# What the task asks
Every line of the data below must be output exactly, with images left out.

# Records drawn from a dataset

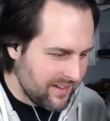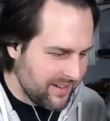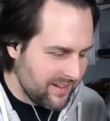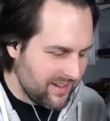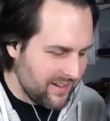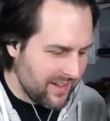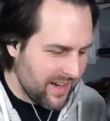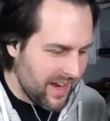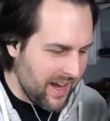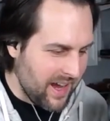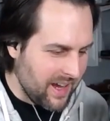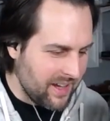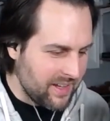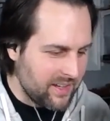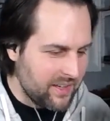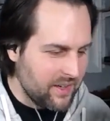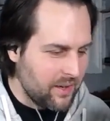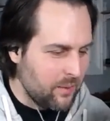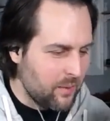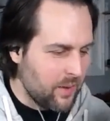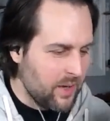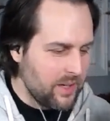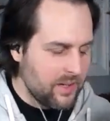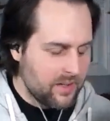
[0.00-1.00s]
Yeah, you
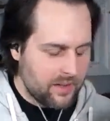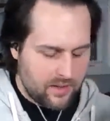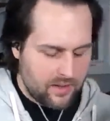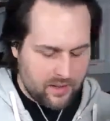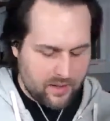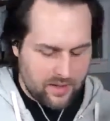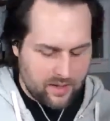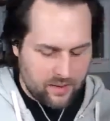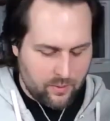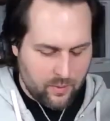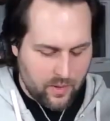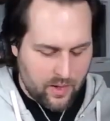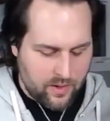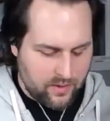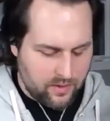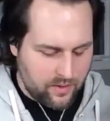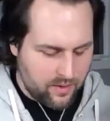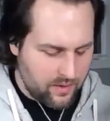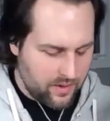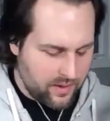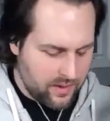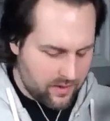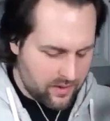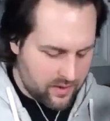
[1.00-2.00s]
know what? The
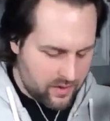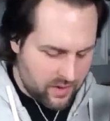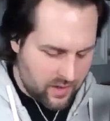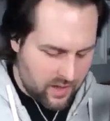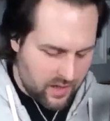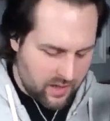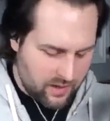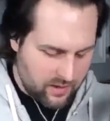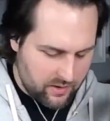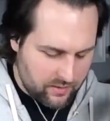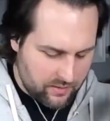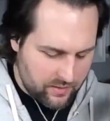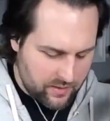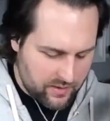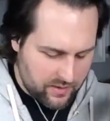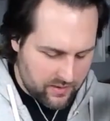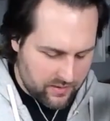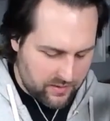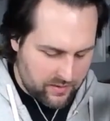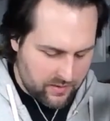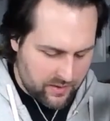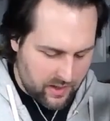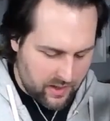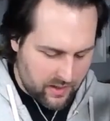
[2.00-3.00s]
weather in Chicago
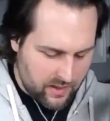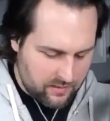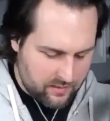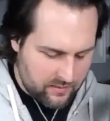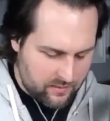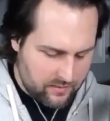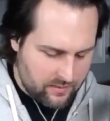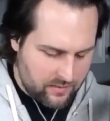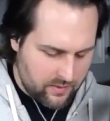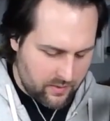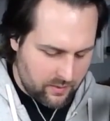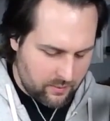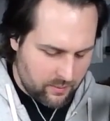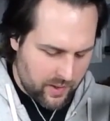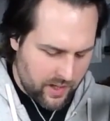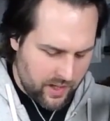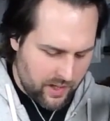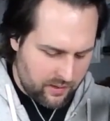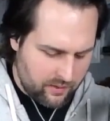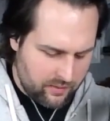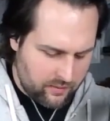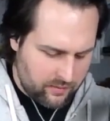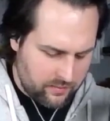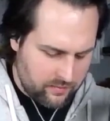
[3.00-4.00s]
is not so
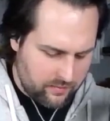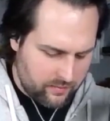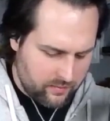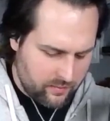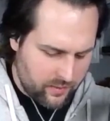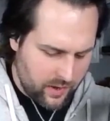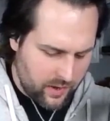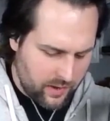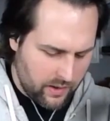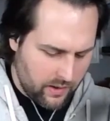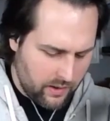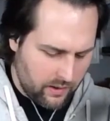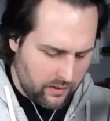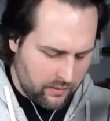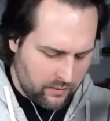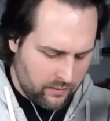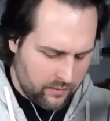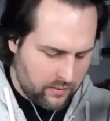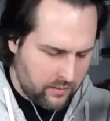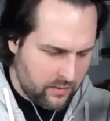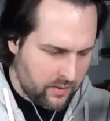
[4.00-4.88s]
bad right now.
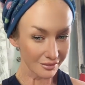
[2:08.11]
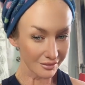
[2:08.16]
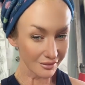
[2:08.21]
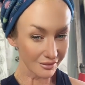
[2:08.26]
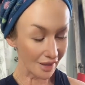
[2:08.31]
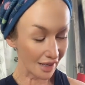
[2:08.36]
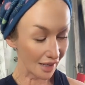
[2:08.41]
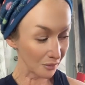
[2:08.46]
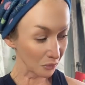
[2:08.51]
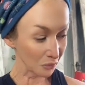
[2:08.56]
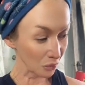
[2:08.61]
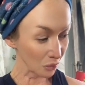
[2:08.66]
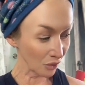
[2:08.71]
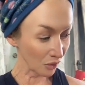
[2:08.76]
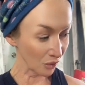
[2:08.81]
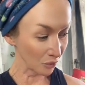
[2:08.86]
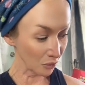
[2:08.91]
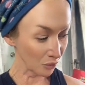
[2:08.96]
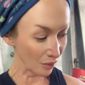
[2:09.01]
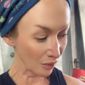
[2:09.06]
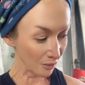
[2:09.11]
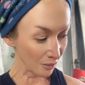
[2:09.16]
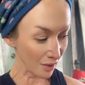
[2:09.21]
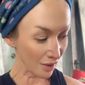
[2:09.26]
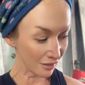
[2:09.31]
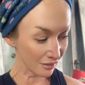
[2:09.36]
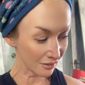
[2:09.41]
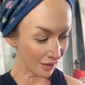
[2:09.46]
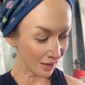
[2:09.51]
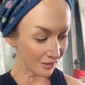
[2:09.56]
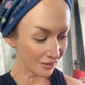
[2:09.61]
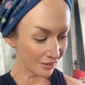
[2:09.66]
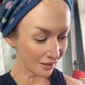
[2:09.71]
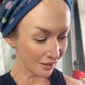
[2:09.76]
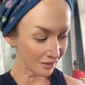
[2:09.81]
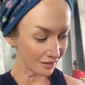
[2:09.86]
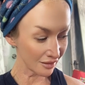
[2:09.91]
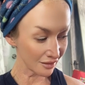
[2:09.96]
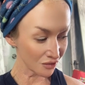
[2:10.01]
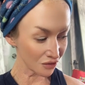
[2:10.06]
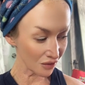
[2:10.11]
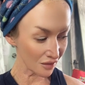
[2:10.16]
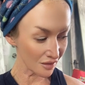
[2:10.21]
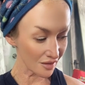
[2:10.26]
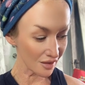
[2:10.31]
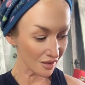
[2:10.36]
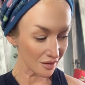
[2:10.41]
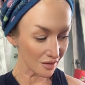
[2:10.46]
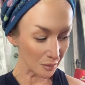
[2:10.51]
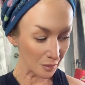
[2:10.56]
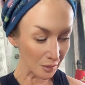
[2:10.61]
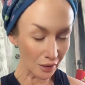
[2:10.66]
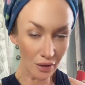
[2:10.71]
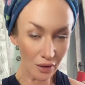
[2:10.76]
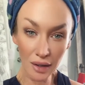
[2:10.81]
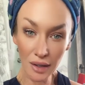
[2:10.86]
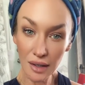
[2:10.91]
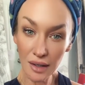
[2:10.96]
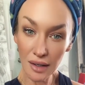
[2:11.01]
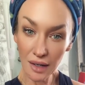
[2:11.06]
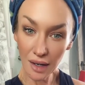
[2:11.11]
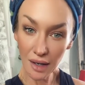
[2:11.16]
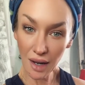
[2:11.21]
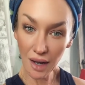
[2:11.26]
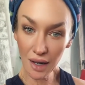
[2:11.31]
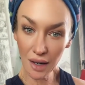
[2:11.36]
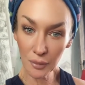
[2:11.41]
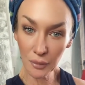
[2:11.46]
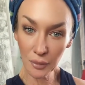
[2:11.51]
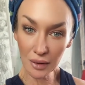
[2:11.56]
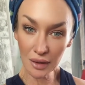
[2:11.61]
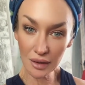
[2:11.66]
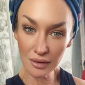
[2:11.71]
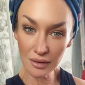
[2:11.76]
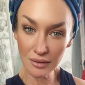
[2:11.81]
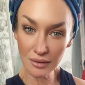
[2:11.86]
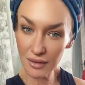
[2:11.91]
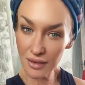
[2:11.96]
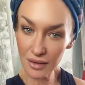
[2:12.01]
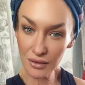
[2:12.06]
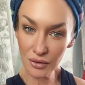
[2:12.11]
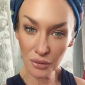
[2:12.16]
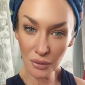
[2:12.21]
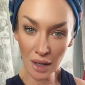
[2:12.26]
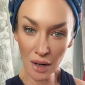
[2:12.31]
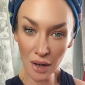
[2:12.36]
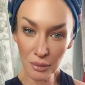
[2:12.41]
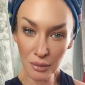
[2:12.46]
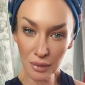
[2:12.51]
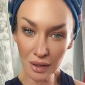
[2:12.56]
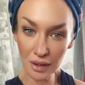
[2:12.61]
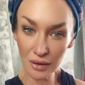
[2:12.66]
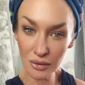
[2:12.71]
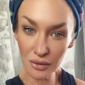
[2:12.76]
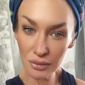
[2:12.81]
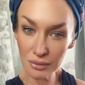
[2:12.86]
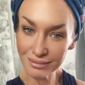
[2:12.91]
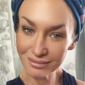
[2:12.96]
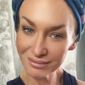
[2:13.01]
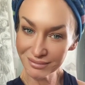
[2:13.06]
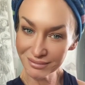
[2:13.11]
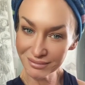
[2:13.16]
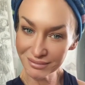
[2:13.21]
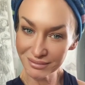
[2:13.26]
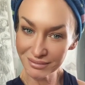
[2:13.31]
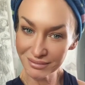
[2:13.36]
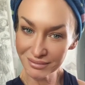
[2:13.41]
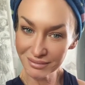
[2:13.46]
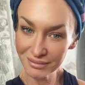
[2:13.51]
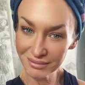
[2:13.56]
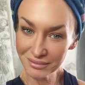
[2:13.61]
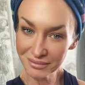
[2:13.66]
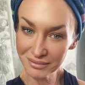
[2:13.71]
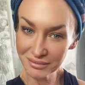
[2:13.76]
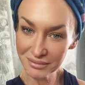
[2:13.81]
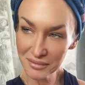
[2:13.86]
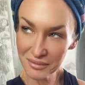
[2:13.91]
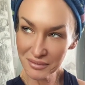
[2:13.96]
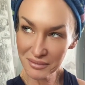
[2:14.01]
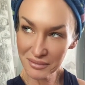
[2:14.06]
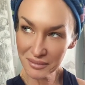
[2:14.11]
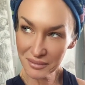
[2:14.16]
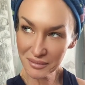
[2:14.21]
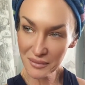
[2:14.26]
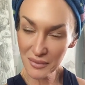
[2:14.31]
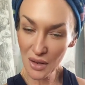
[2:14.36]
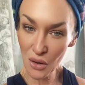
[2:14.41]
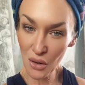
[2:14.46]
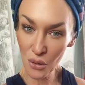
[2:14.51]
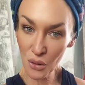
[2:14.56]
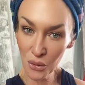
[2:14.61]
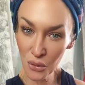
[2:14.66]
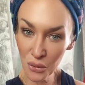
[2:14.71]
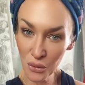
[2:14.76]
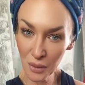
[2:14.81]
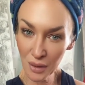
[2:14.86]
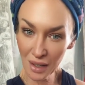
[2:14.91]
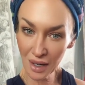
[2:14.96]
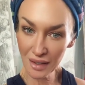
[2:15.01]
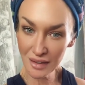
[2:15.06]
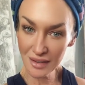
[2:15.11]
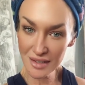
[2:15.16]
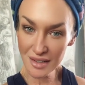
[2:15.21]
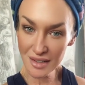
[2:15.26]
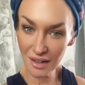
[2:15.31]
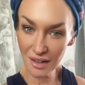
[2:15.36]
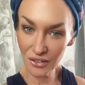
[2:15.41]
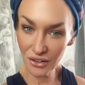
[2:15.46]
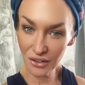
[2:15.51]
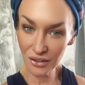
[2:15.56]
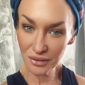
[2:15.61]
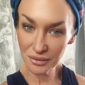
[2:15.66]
And boy, oh boy, am I glad that I did trust the spirit and I went this route because, hmm, oh, what I discovered.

# Solution to this exercise
[0.00-1.00s]
Yeah, you
[1.00-2.00s]
know what? The
[2.00-3.00s]
weather in Chicago
[3.00-4.00s]
is not so
[4.00-4.88s]
bad right now.
[2:08.11]
[2:08.16]
[2:08.21]
[2:08.26]
[2:08.31]
[2:08.36]
[2:08.41]
[2:08.46]
[2:08.51]
[2:08.56]
[2:08.61]
[2:08.66]
[2:08.71]
[2:08.76]
[2:08.81]
[2:08.86]
[2:08.91]
[2:08.96]
[2:09.01]
[2:09.06]
[2:09.11]
[2:09.16]
[2:09.21]
[2:09.26]
[2:09.31]
[2:09.36]
[2:09.41]
[2:09.46]
[2:09.51]
[2:09.56]
[2:09.61]
[2:09.66]
[2:09.71]
[2:09.76]
[2:09.81]
[2:09.86]
[2:09.91]
[2:09.96]
[2:10.01]
[2:10.06]
[2:10.11]
[2:10.16]
[2:10.21]
[2:10.26]
[2:10.31]
[2:10.36]
[2:10.41]
[2:10.46]
[2:10.51]
[2:10.56]
[2:10.61]
[2:10.66]
[2:10.71]
[2:10.76]
[2:10.81]
[2:10.86]
[2:10.91]
[2:10.96]
[2:11.01]
[2:11.06]
[2:11.11]
[2:11.16]
[2:11.21]
[2:11.26]
[2:11.31]
[2:11.36]
[2:11.41]
[2:11.46]
[2:11.51]
[2:11.56]
[2:11.61]
[2:11.66]
[2:11.71]
[2:11.76]
[2:11.81]
[2:11.86]
[2:11.91]
[2:11.96]
[2:12.01]
[2:12.06]
[2:12.11]
[2:12.16]
[2:12.21]
[2:12.26]
[2:12.31]
[2:12.36]
[2:12.41]
[2:12.46]
[2:12.51]
[2:12.56]
[2:12.61]
[2:12.66]
[2:12.71]
[2:12.76]
[2:12.81]
[2:12.86]
[2:12.91]
[2:12.96]
[2:13.01]
[2:13.06]
[2:13.11]
[2:13.16]
[2:13.21]
[2:13.26]
[2:13.31]
[2:13.36]
[2:13.41]
[2:13.46]
[2:13.51]
[2:13.56]
[2:13.61]
[2:13.66]
[2:13.71]
[2:13.76]
[2:13.81]
[2:13.86]
[2:13.91]
[2:13.96]
[2:14.01]
[2:14.06]
[2:14.11]
[2:14.16]
[2:14.21]
[2:14.26]
[2:14.31]
[2:14.36]
[2:14.41]
[2:14.46]
[2:14.51]
[2:14.56]
[2:14.61]
[2:14.66]
[2:14.71]
[2:14.76]
[2:14.81]
[2:14.86]
[2:14.91]
[2:14.96]
[2:15.01]
[2:15.06]
[2:15.11]
[2:15.16]
[2:15.21]
[2:15.26]
[2:15.31]
[2:15.36]
[2:15.41]
[2:15.46]
[2:15.51]
[2:15.56]
[2:15.61]
[2:15.66]
And boy, oh boy, am I glad that I did trust the spirit and I went this route because, hmm, oh, what I discovered.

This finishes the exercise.